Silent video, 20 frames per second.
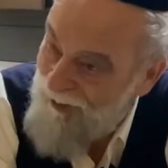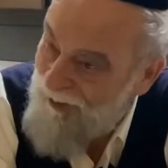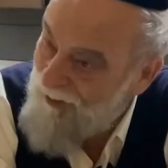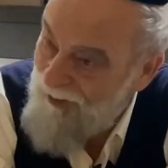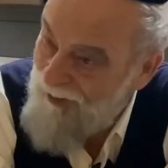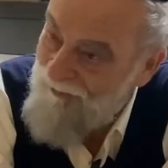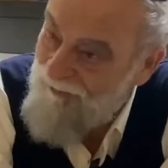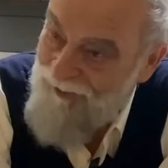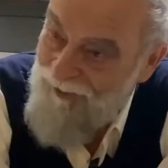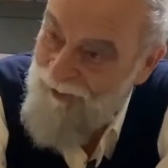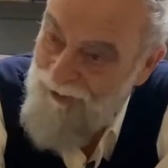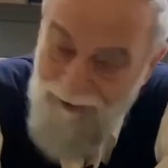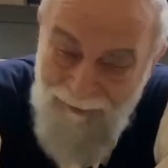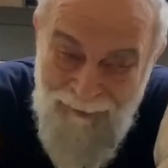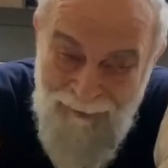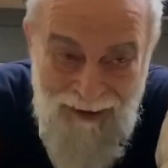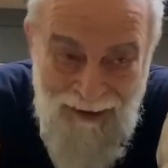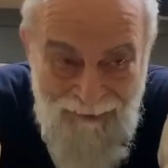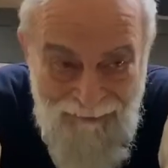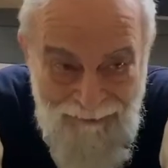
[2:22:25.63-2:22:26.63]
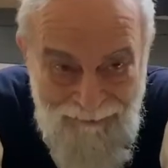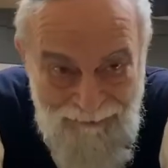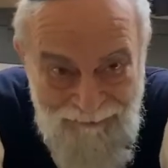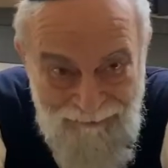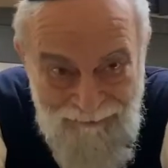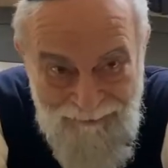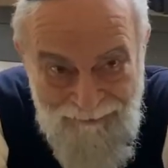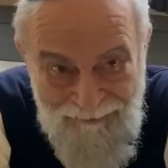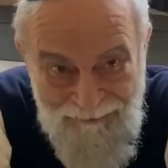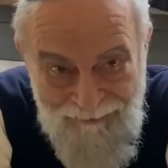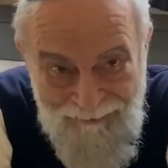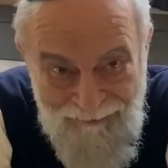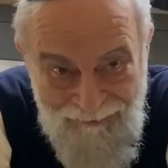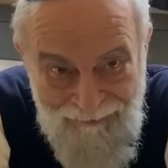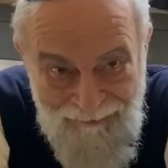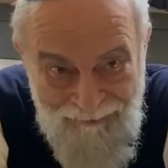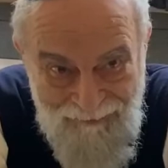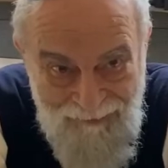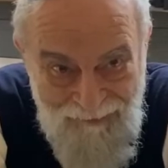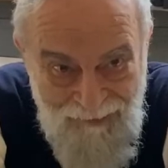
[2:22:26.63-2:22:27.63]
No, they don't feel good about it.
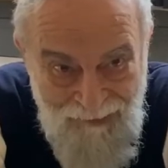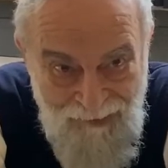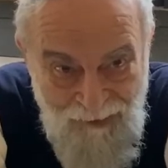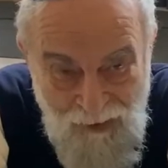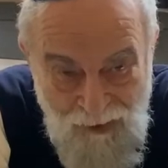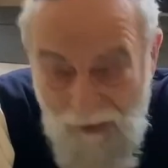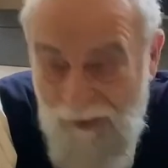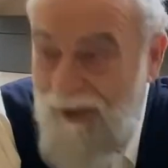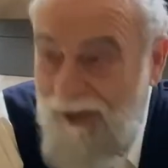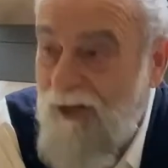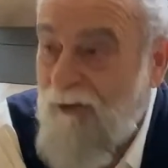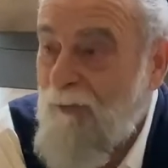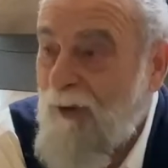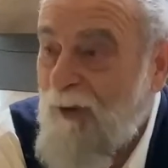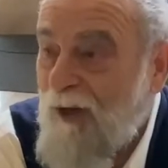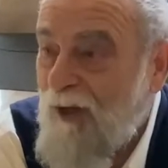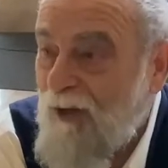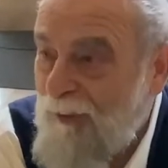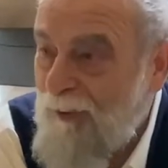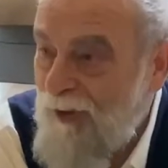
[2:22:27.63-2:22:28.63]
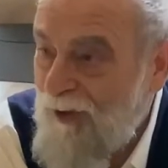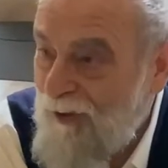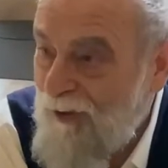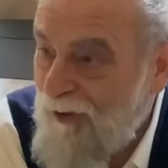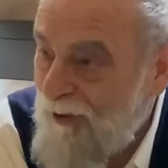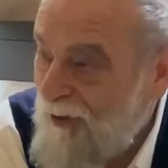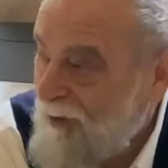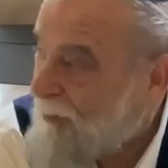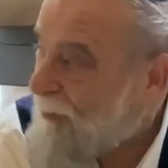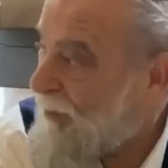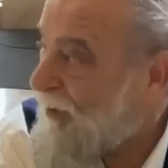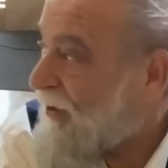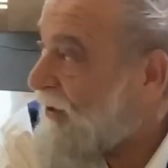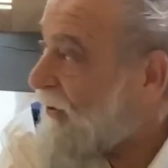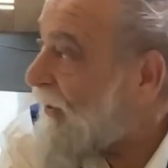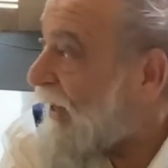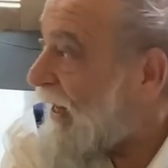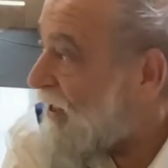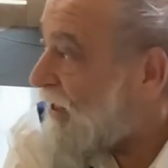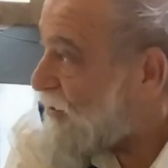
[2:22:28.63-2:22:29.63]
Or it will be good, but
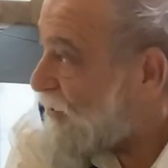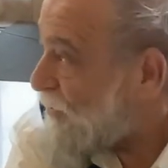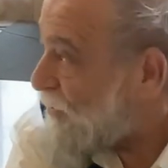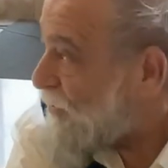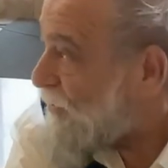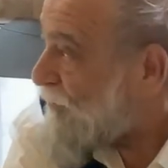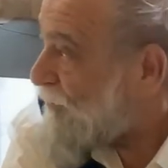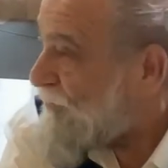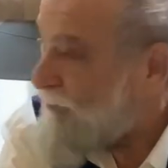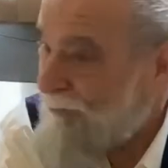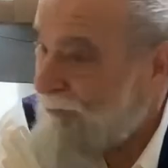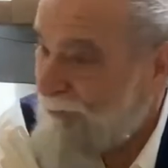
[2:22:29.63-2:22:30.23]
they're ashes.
+ + + + + + +
**The problem**
Produce an exact copy of only those lines that run from the line with "[2:22:26.63-2:22:27.63]" to the final line of the records, including both; exclude images.

**Exercise response**
[2:22:26.63-2:22:27.63]
No, they don't feel good about it.
[2:22:27.63-2:22:28.63]
[2:22:28.63-2:22:29.63]
Or it will be good, but
[2:22:29.63-2:22:30.23]
they're ashes.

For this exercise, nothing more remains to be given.